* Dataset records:
'''

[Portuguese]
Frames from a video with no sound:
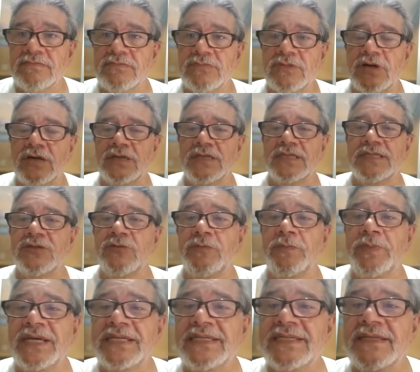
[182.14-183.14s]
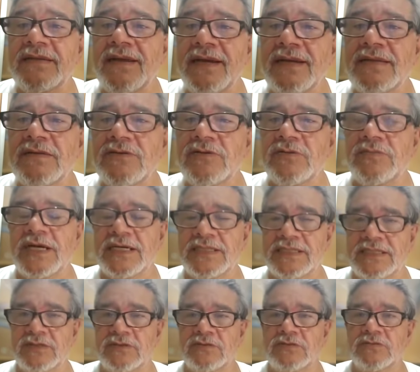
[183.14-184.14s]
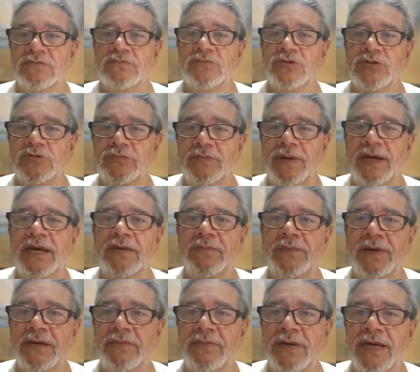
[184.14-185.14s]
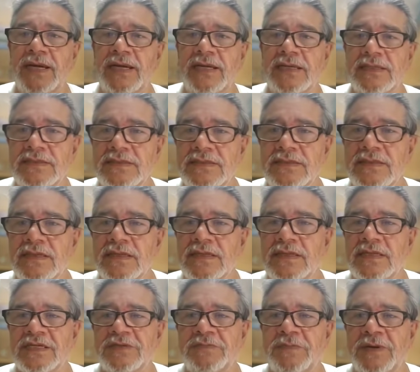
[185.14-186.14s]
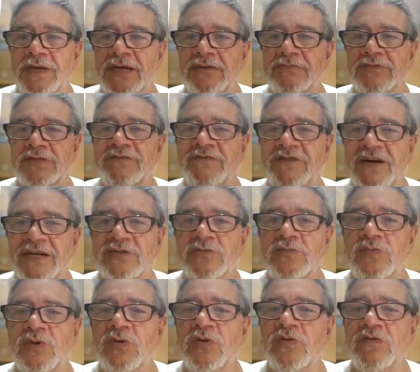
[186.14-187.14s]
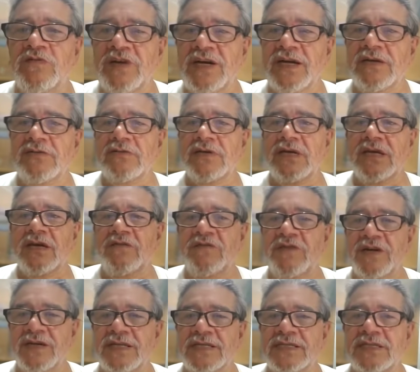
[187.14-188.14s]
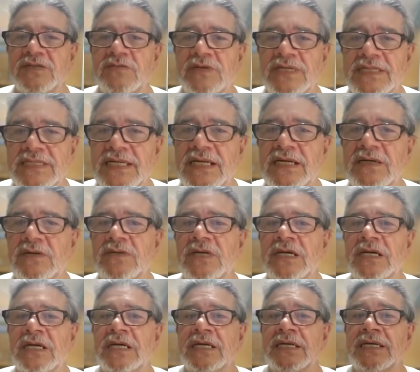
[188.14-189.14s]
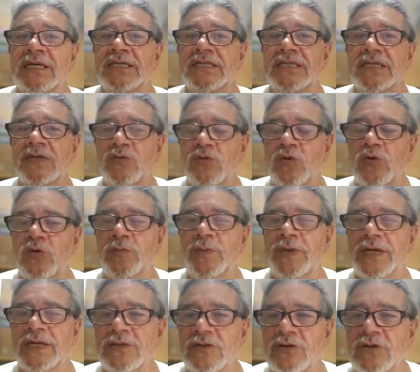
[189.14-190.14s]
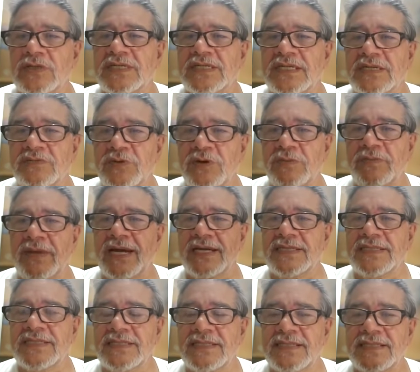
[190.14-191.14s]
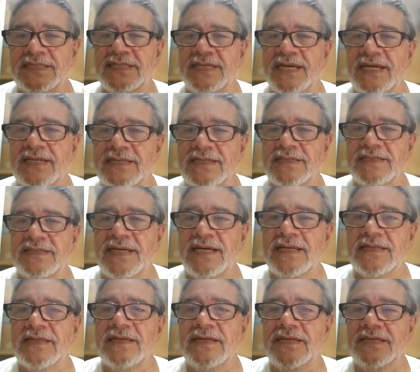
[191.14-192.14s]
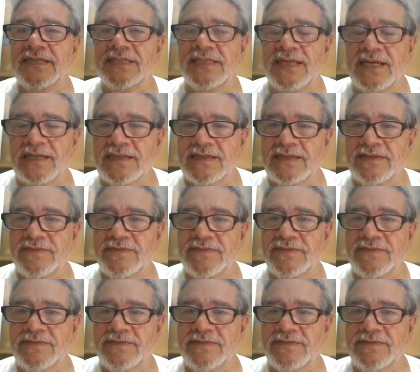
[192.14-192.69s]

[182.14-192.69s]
torna-se o presidente do Brasil. Muito bem, parabéns. Esperamos que faça um bom governo, que reverta a situação, que se cumpra todas as promessas, etc, etc, etc.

'''

* What you have to do: The required answer is the lines from the one that contains "[186.14-187.14s]" through the last line of the records, restated word for word, with every picture dropped.

* Written response:
[186.14-187.14s]
[187.14-188.14s]
[188.14-189.14s]
[189.14-190.14s]
[190.14-191.14s]
[191.14-192.14s]
[192.14-192.69s]

[182.14-192.69s]
torna-se o presidente do Brasil. Muito bem, parabéns. Esperamos que faça um bom governo, que reverta a situação, que se cumpra todas as promessas, etc, etc, etc.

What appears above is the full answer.